*** Opening RECORDS ***

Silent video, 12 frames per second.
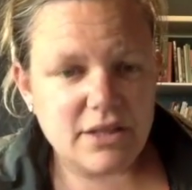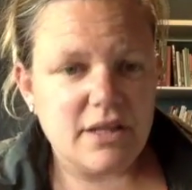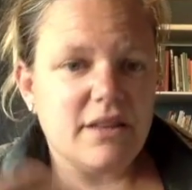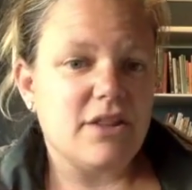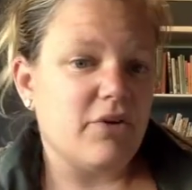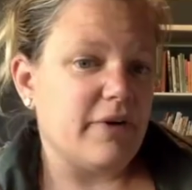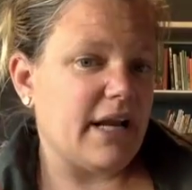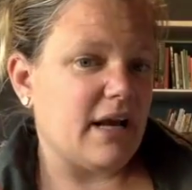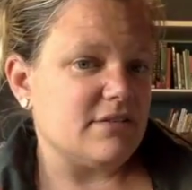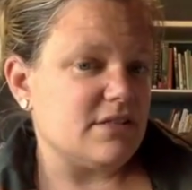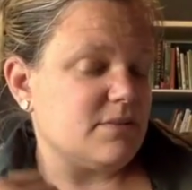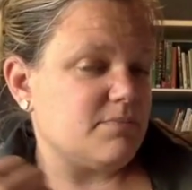the
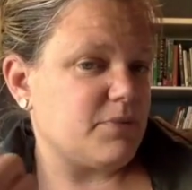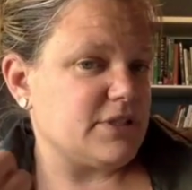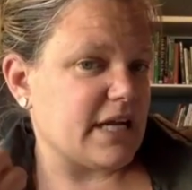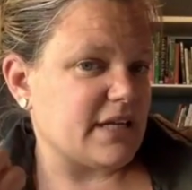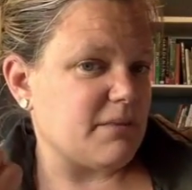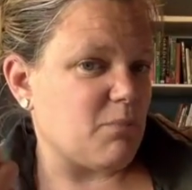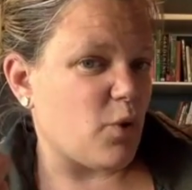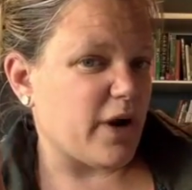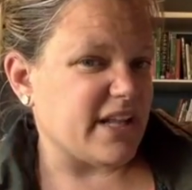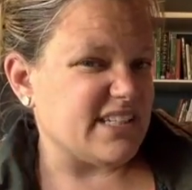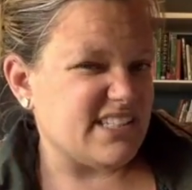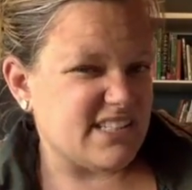greenhouse is protecting more
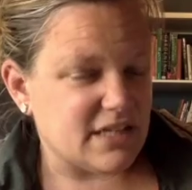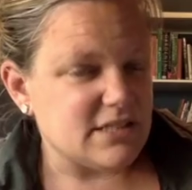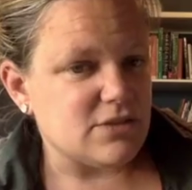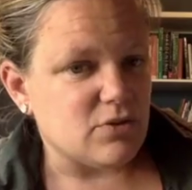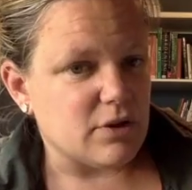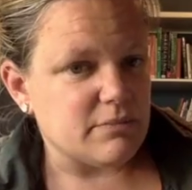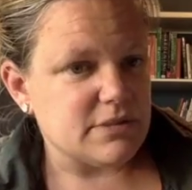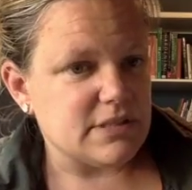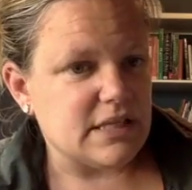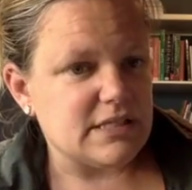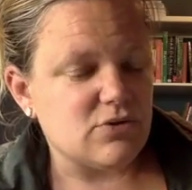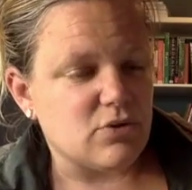against dust storms.
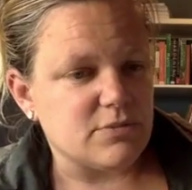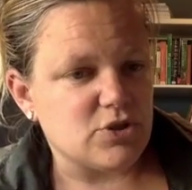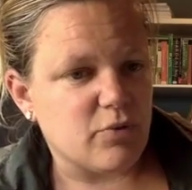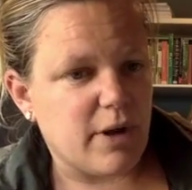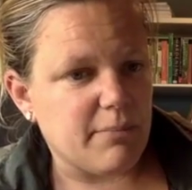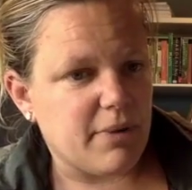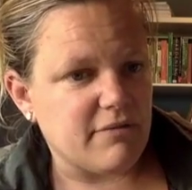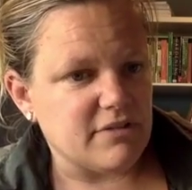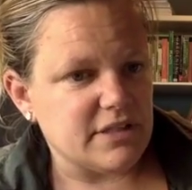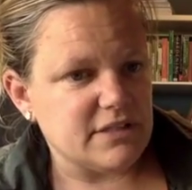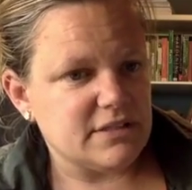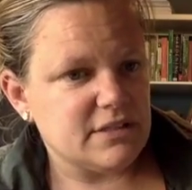Dust storms are quite
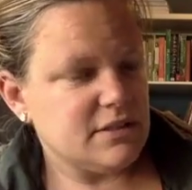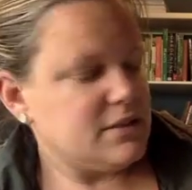prevalent.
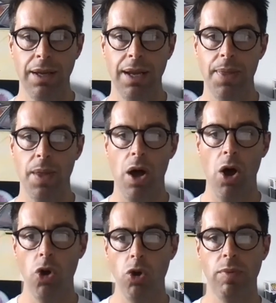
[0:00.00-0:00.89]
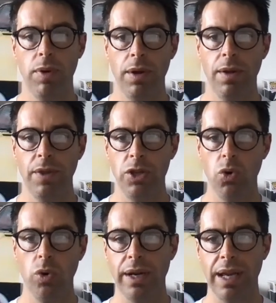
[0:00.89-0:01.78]
in the hope that
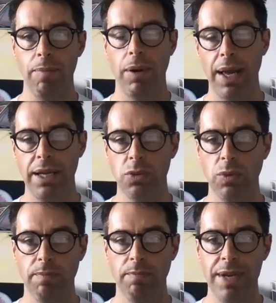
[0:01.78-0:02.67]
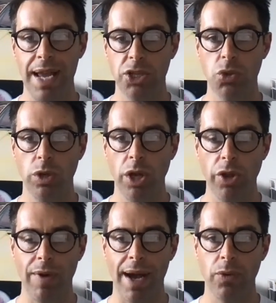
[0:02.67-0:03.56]
you're going to get placed with next to another
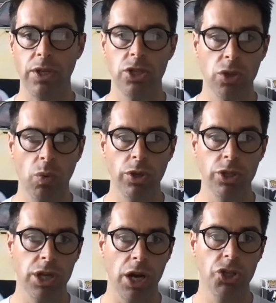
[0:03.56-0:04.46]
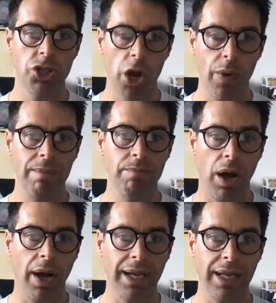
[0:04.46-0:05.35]
ad when someone starts showing
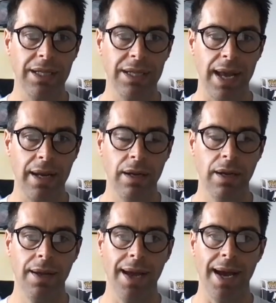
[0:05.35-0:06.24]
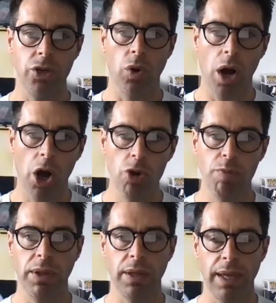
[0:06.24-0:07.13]
buying intent, and you're
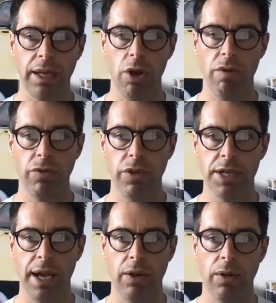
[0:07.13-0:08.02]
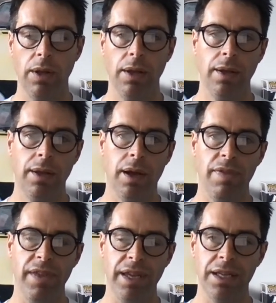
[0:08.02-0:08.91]
hoping that they go in for the sale. I
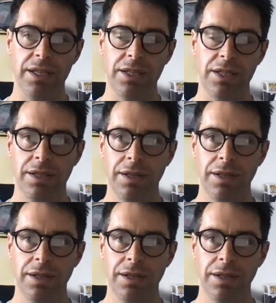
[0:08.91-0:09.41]
think it's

*** Closing RECORDS ***

# [HOW TO COMPLETE THIS TASK]
Your answer must be the lines from the one containing "[0:04.46-0:05.35]" through the last line of the records, printed exactly with no pictures; please include both ends.

# [ANSWER BOX]
[0:04.46-0:05.35]
ad when someone starts showing
[0:05.35-0:06.24]
[0:06.24-0:07.13]
buying intent, and you're
[0:07.13-0:08.02]
[0:08.02-0:08.91]
hoping that they go in for the sale. I
[0:08.91-0:09.41]
think it's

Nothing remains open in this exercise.